Florian Toncar, Parlamentarischer Staatssekretär im Bundesministerium der Finanzen, betont dennoch, dass der Verkauf der Anteile ein logischer Schritt sei.
„Die Commerzbank ist wieder ein stabiles und ertragsstarkes Institut“, sagt er. „Daher ist es geboten, dass sich der Bund von den Anteilen des erfolgreich stabilisierten Instituts sukzessive wieder trennt.“
Spekulationen über neue Investoren: Wer steigt ein?
Mit dem Rückzug des Staates kommen sofort Spekulationen über neue Investoren auf. Wird die Commerzbank zum Ziel für Großanleger oder gar Übernahmekandidaten? Bereits in der Vergangenheit gab es wiederholt Gerüchte über eine Übernahme, sei es durch ausländische Banken wie die italienische Unicredit oder durch die Deutsche Bank.
Doch Deutsche-Bank-Chef Christian Sewing erteilte solchen Ambitionen eine Absage und betonte, dass eine Übernahme der Commerzbank „kein Thema“ sei.
Finanzchefin Bettina Orlopp von der Commerzbank sieht die Entwicklung gelassen.
„Wenn Interessenten für einen Einstieg bei dem Geldhaus anklopften, werde man das prüfen“, sagt sie.
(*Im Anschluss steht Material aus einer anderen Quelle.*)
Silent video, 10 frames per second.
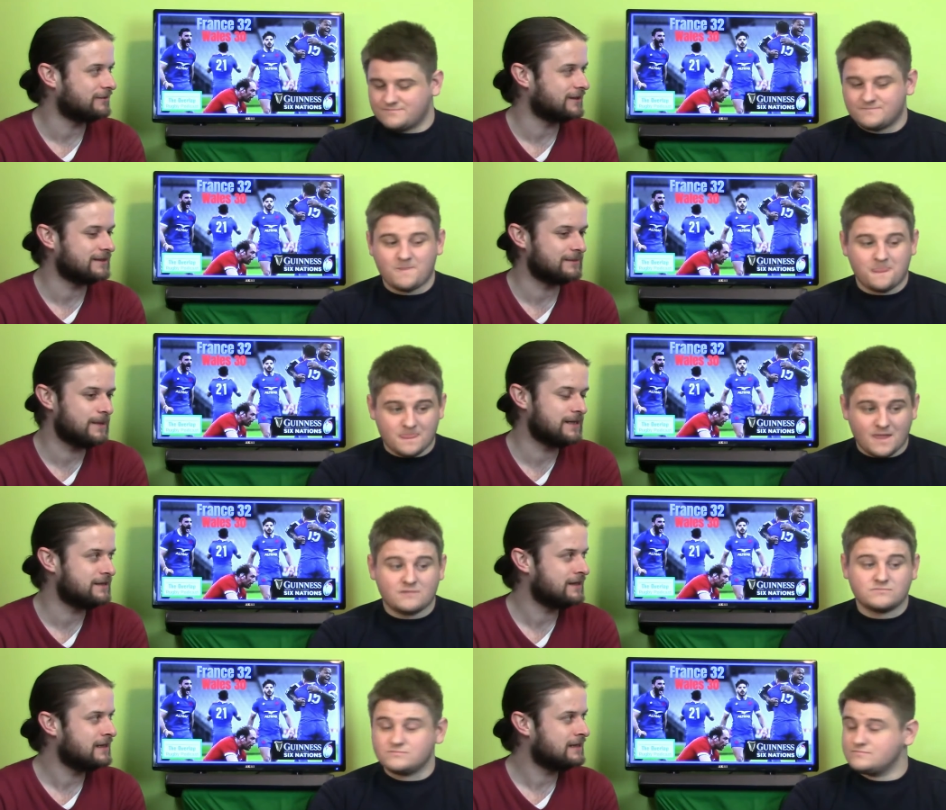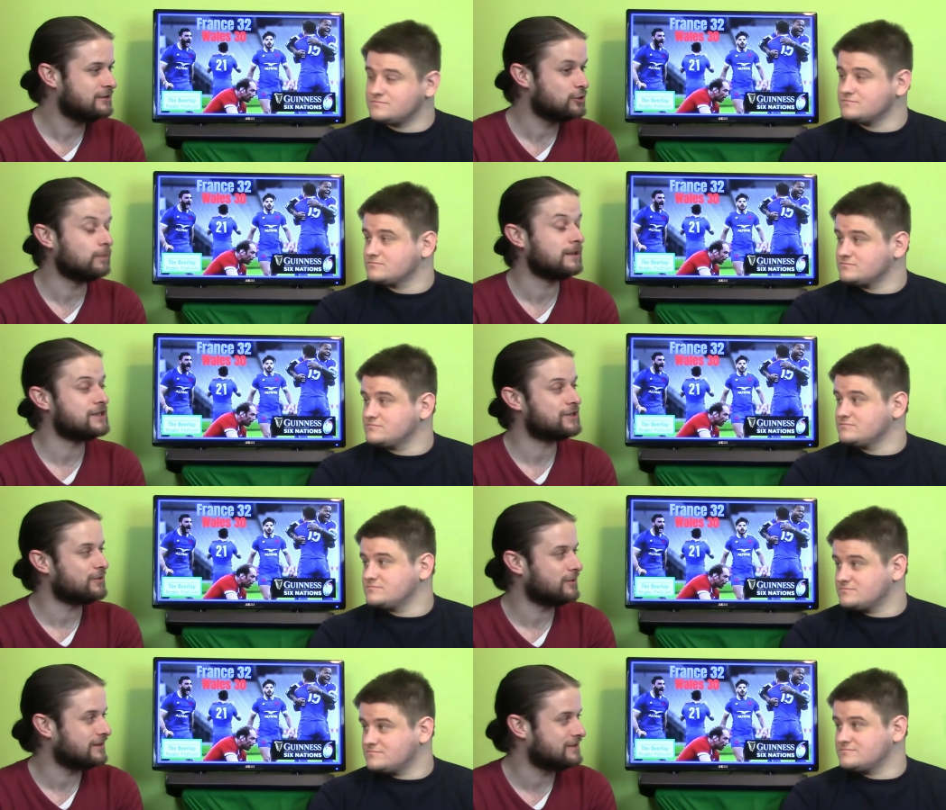Speaker 1: of it, and it made doubly
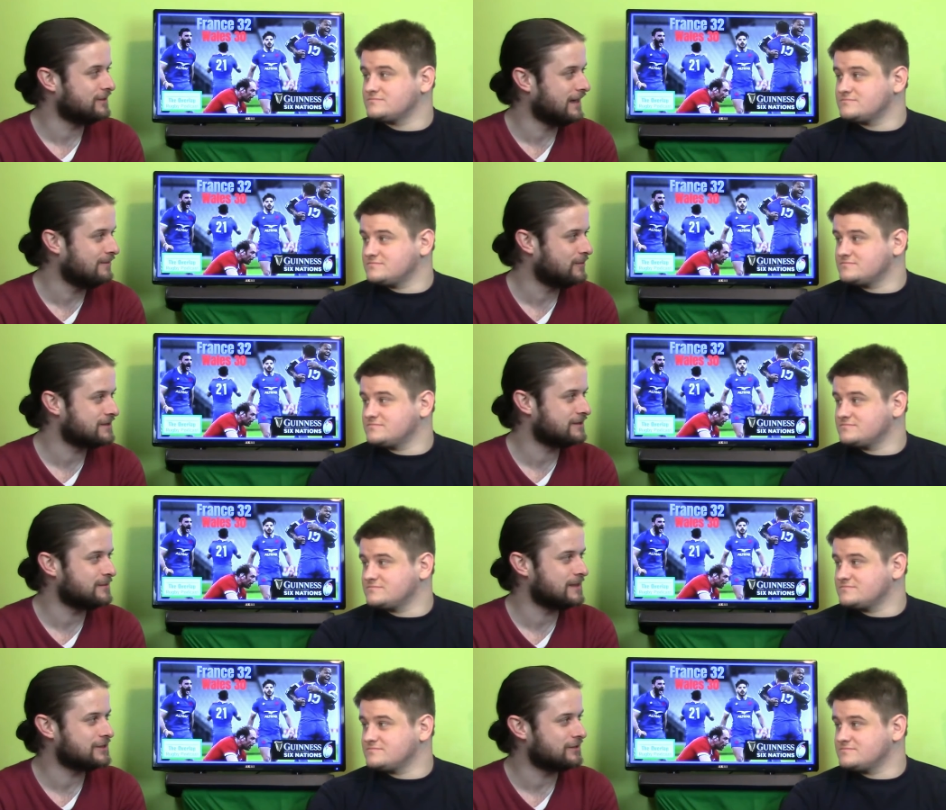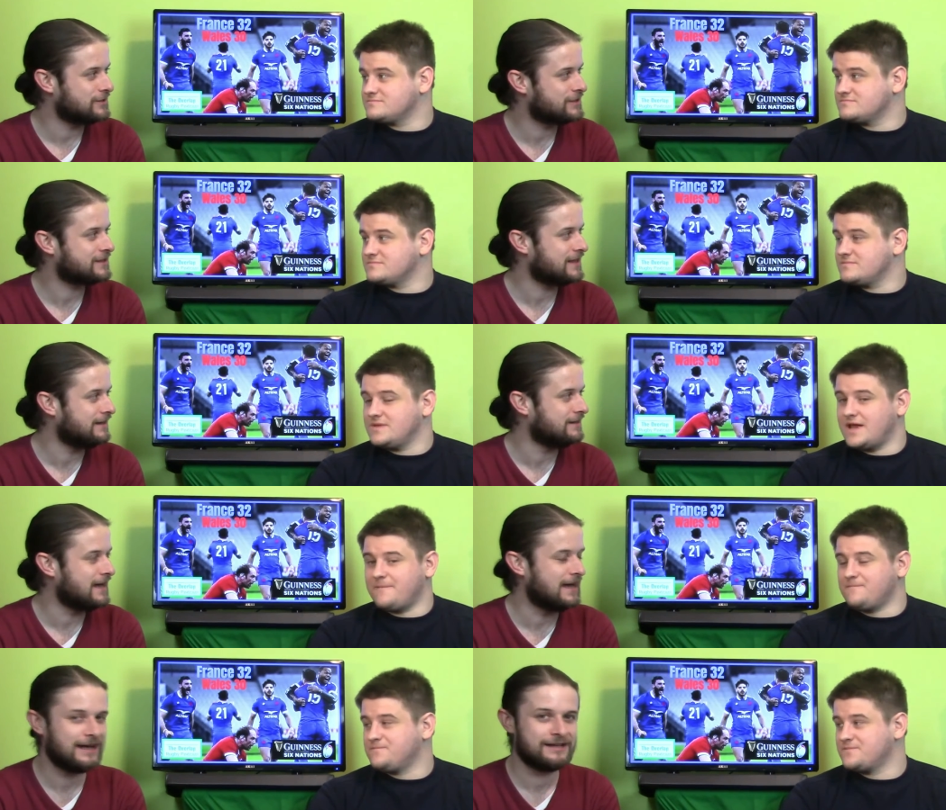sure that Dulin wasn't going to be touched, and
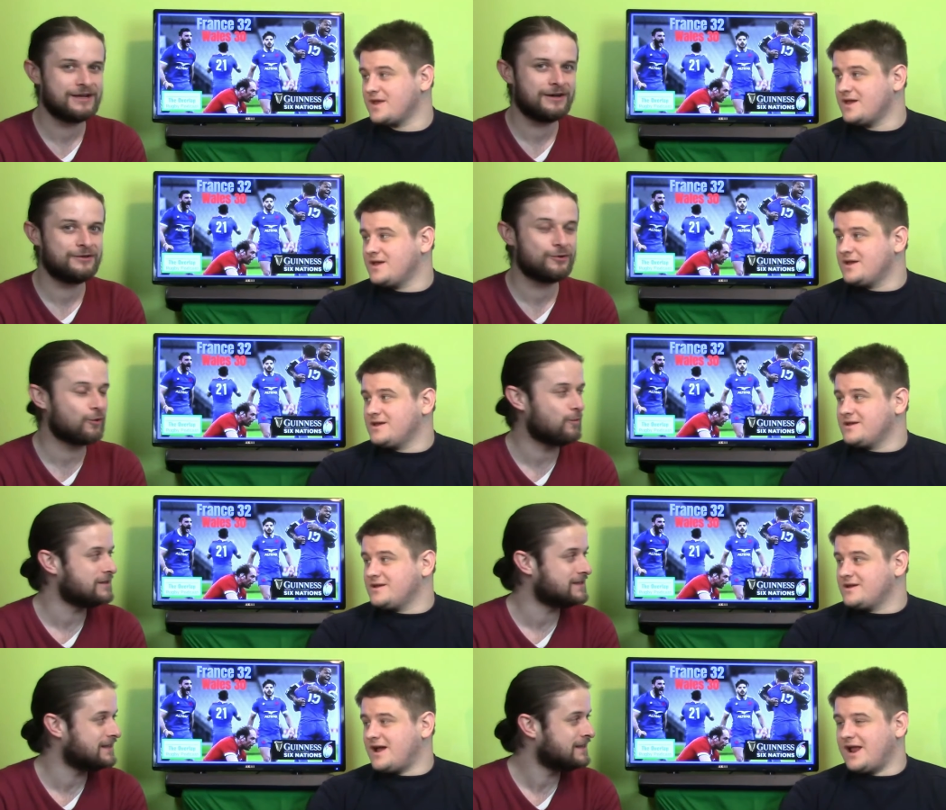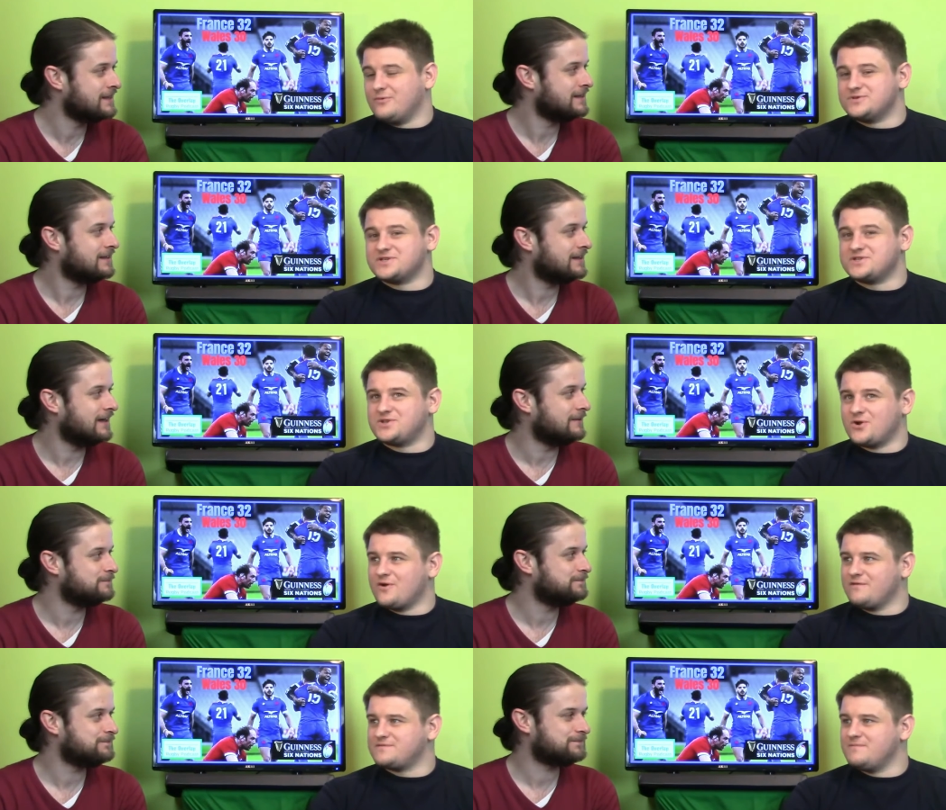yeah. uh, and uh, nor was he. And it was a um,
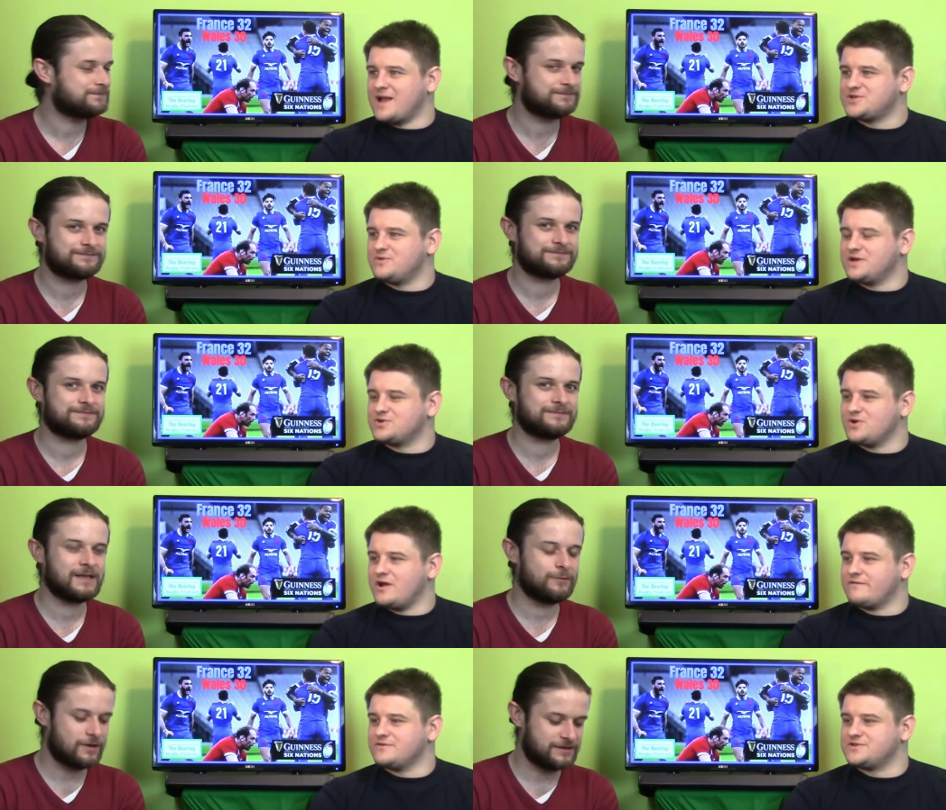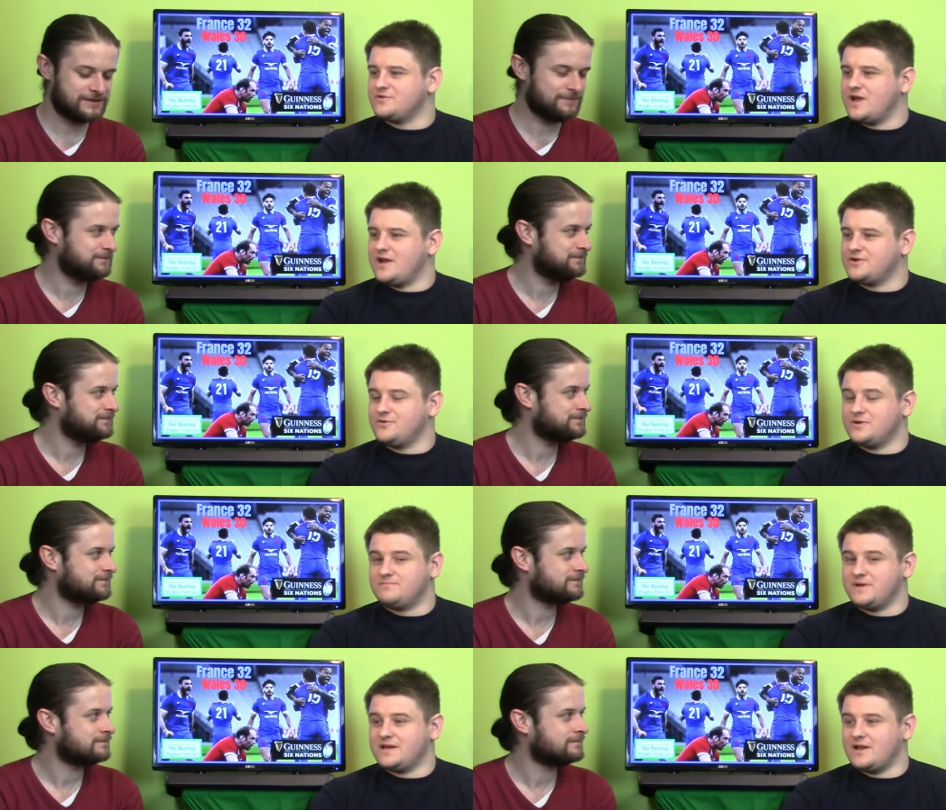deserved um,
Speaker 2: match-winning try for was. who
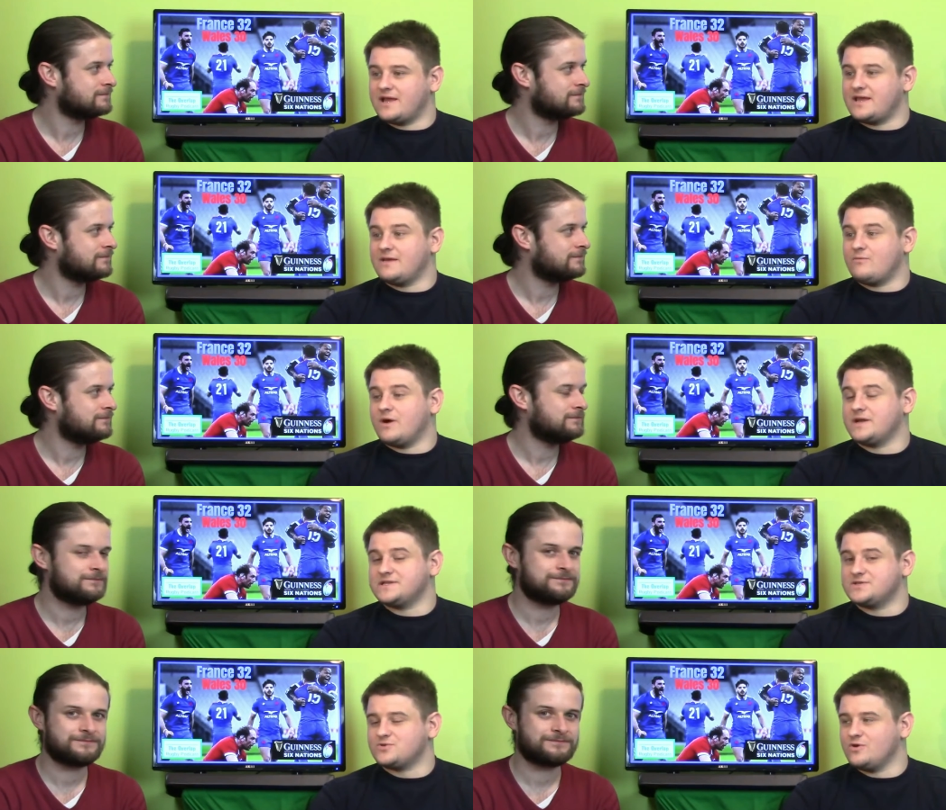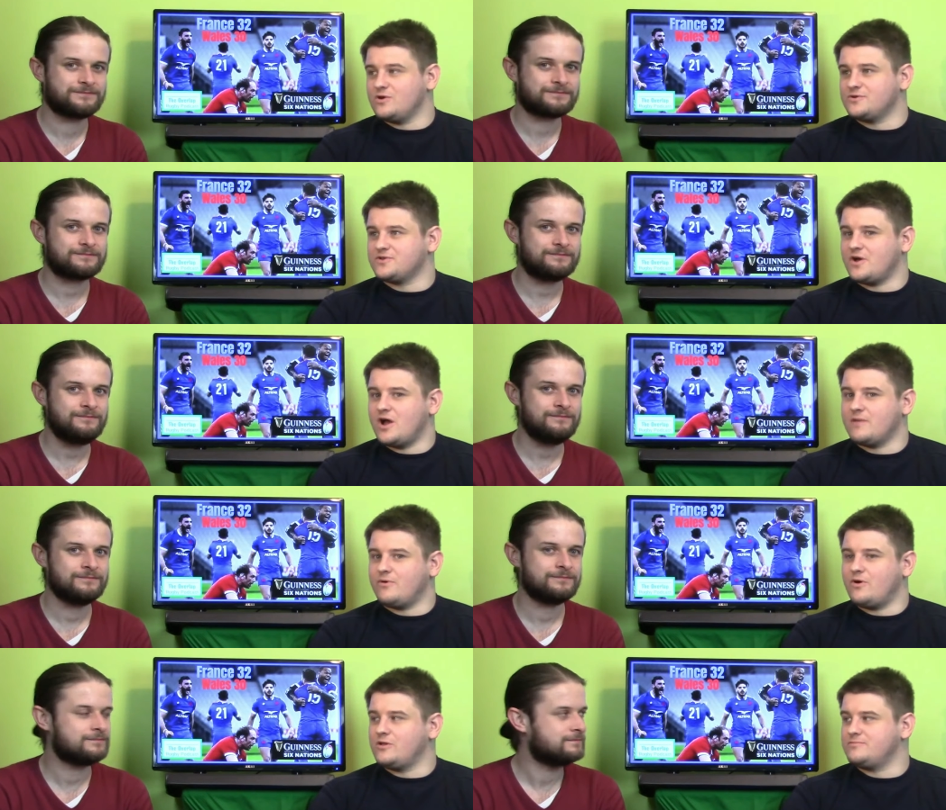had been like he well, he did struggle under the high
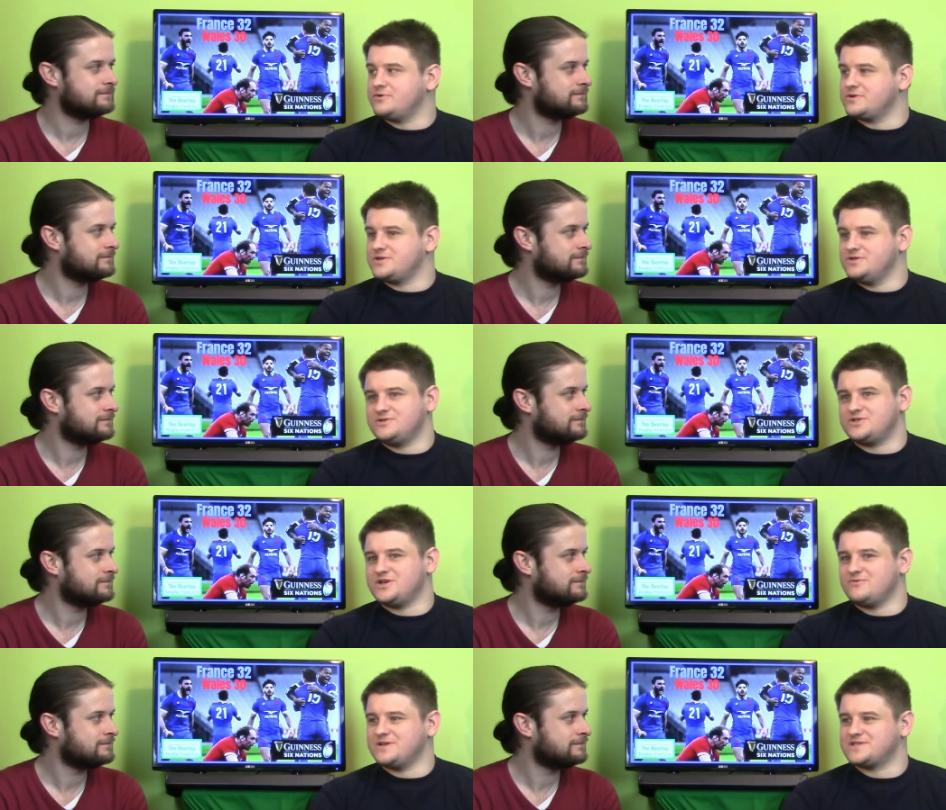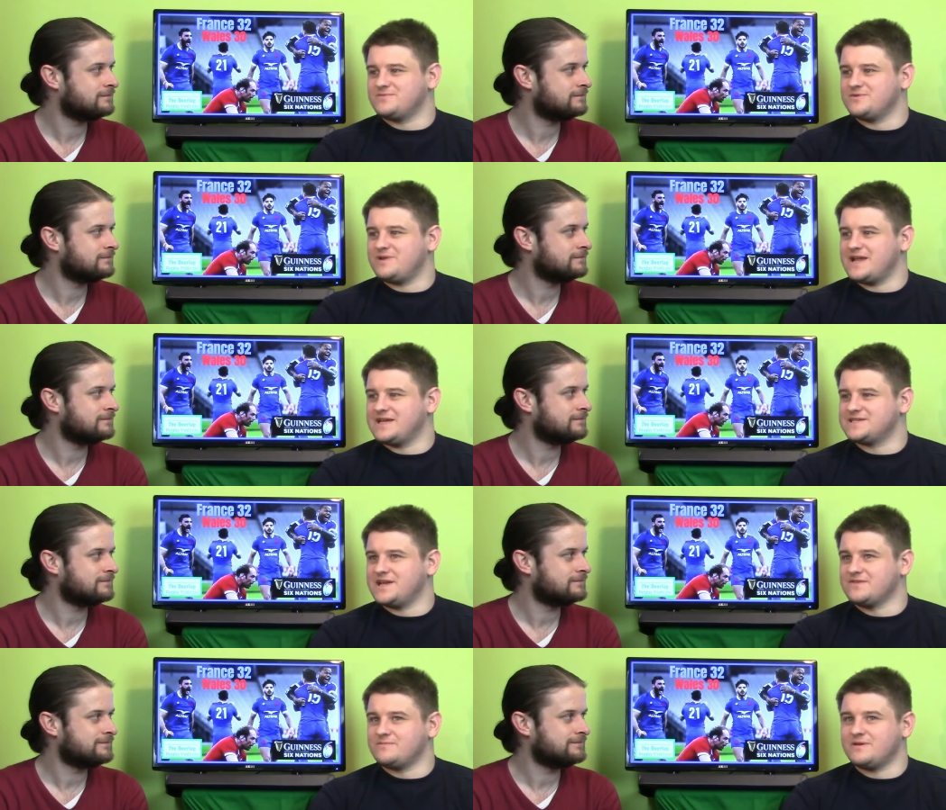ball, but gee whiz, some of the plays out of him.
Die oberste Priorität liege jedoch darin, die Bank eigenständig nach vorne zu bringen.
Ein Neuanfang oder ein Abstieg?
Die Entscheidung des Bundes, sich von der Commerzbank zu trennen, markiert das Ende eines langen Kapitels staatlicher Intervention in der Finanzbranche. Doch der Verkauf der Anteile hinterlässt auch gemischte Gefühle.
Während die Commerzbank die Krise gemeistert hat und wieder auf Wachstumskurs ist, bleibt die finanzielle Bilanz des Staates negativ. Es ist eine Erinnerung daran, dass staatliche Rettungsaktionen immer auch Risiken bergen und nicht immer den gewünschten finanziellen Erfolg bringen.
Für die Commerzbank könnte der Rückzug des Staates ein Signal der Stabilität sein, das neue Investoren anzieht. Gleichzeitig bleibt die Frage offen, ob die Bank ohne die staatliche Unterstützung in den kommenden Jahren weiter wachsen kann.